I thought there were heavier dinosaurs.

There were many land-walking dinosaurs larger and heavier than elephants. So yes, NW_Kohaku is quite incorrect there.

Elephants are quite small in comparison to some creatures that once walked the earth.

The point I'm making isn't that it's impossible to be a larger creature than an elephant, but rather that it becomes increasingly inefficient to do so, as the nutritional requirements become more drastic.  (That is, requiring they stock up on relatively rare minerals by presumably going through excessive amounts of food to find the relatively trace amounts of stronger metals within the food source.)  That or, they need to be animals that are largely aquatic or significantly less dense than other creatures.  (And most of those giant dinosaurs on that chart have at different times been argued to be partly or mostly amphibious - in the same sense as a hippo - to help support their bulk...)

After all, if being big is an advantage - and in terms of keeping predators at bay, or for that matter, any sort of creature that competes for mates based upon strength, it certainly is - why haven't any such giants evolved back into existence? 

The environment was different back during the Mesozoic, including a higher oxygen content that produced a greater abundance of plantlife to support an ecosystem of larger animals.  It meant that waste of producer-level food was more acceptable to be able to get to be a larger animal that could shrug off the giant predators.

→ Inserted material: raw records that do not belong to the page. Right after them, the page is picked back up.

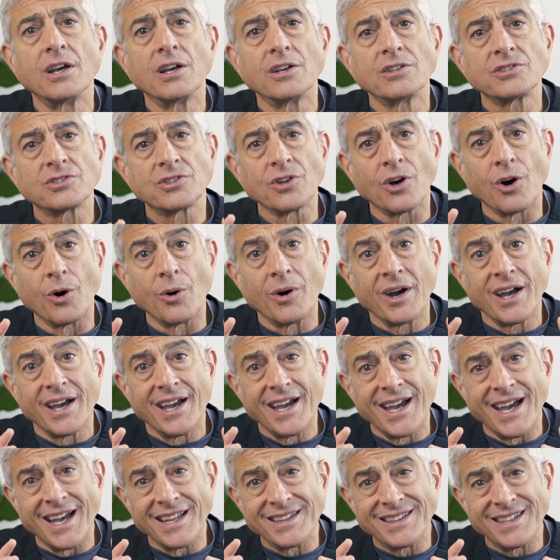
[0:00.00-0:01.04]
So
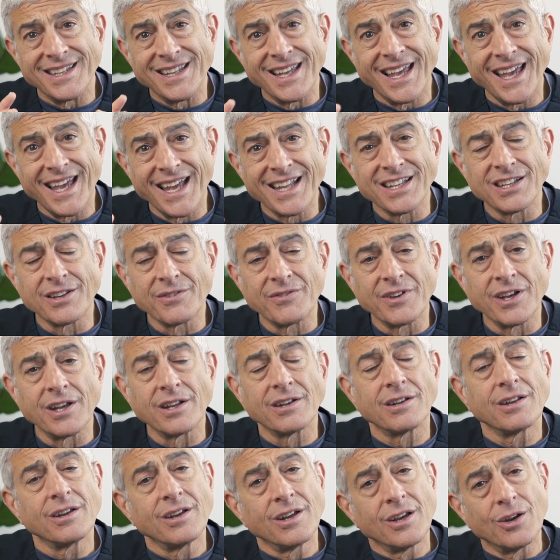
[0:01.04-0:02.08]
at the end of
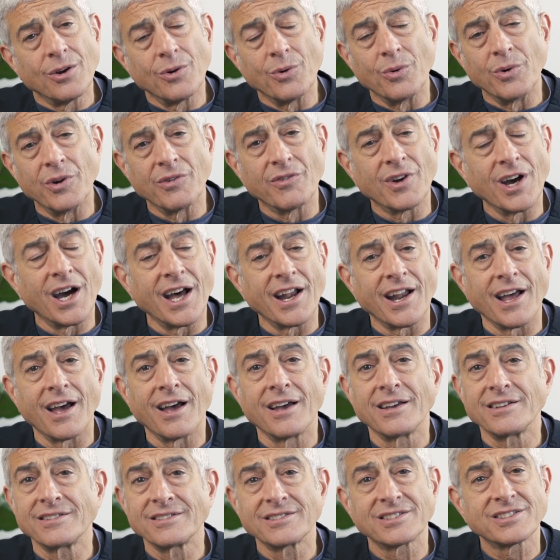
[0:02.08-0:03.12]
it, we've got
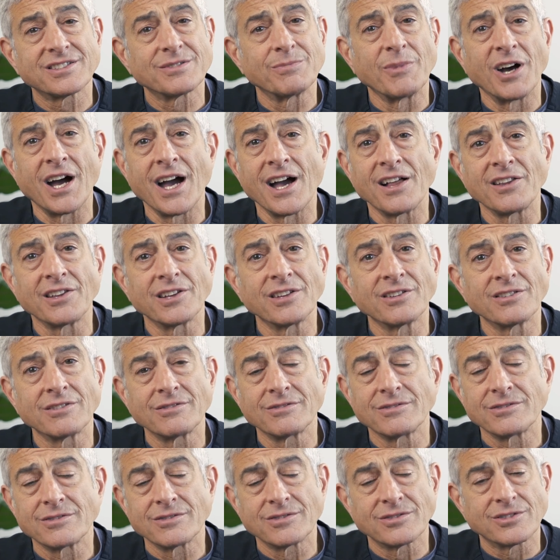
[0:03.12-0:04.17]
a smiling,
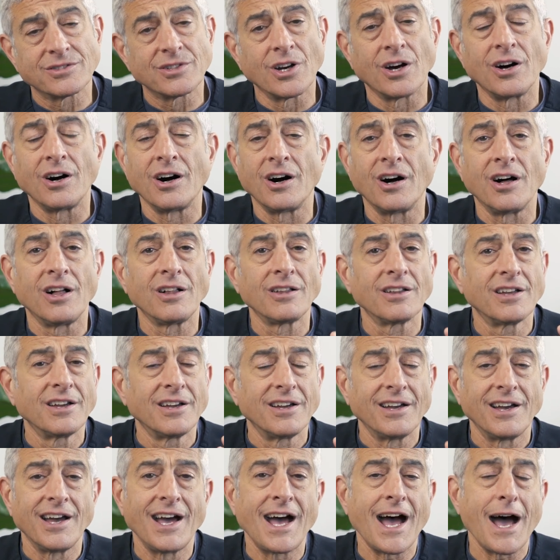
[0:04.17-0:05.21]
tall,
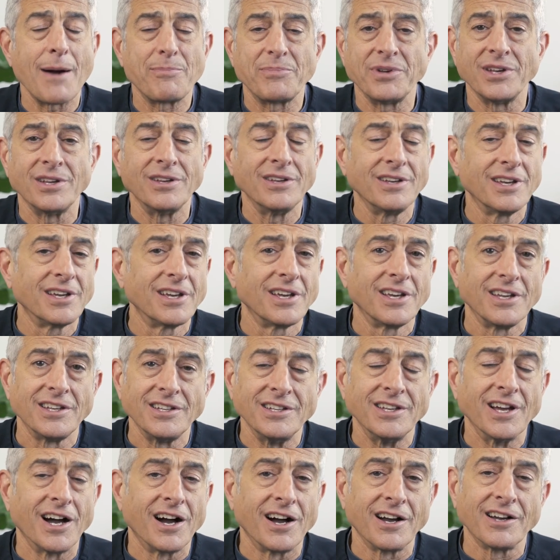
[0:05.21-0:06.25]
happy,
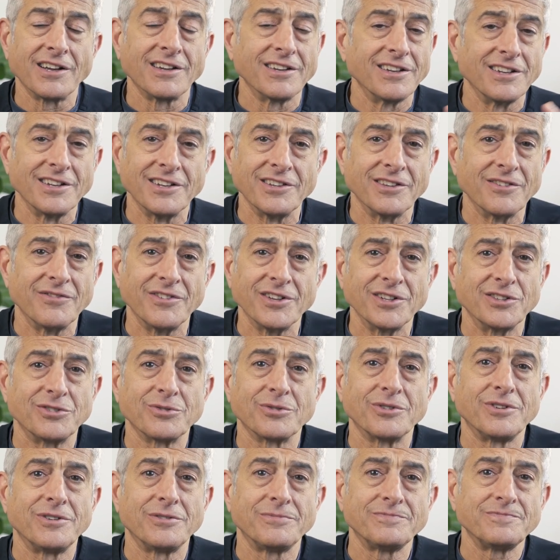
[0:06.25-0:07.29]
young
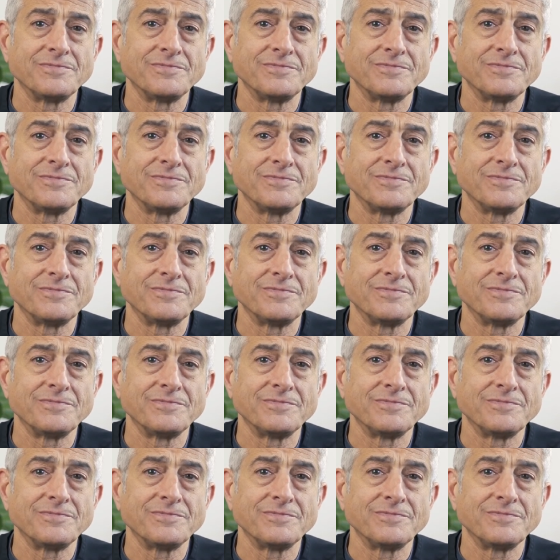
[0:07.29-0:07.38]
individual.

Real-life giant creatures already tend to be eating almost constantly to support themselves, and usually have to be herbivores when on land, because of the energy inefficiency in each jump up the trophic levels.  The largest whales, meanwhile, are constantly straining out plankton which are either producers or zooplankton that are only one trophic level higher. 

(I mean, even in DF, elephants are already large enough that when grazing was put in, they basically always starved to death just because they can't eat fast enough to stay alive!  It's a pretty crude model that can be arbitrarily tweaked, but even one as simple as that shows the problems with "just making it bigger". Since Toady is going towards trying to make all creatures eventually eat, maintaining animals will become a more tricky balancing act, although we're supposed to also have the capacity to feed them farmed crops eventually, as well.)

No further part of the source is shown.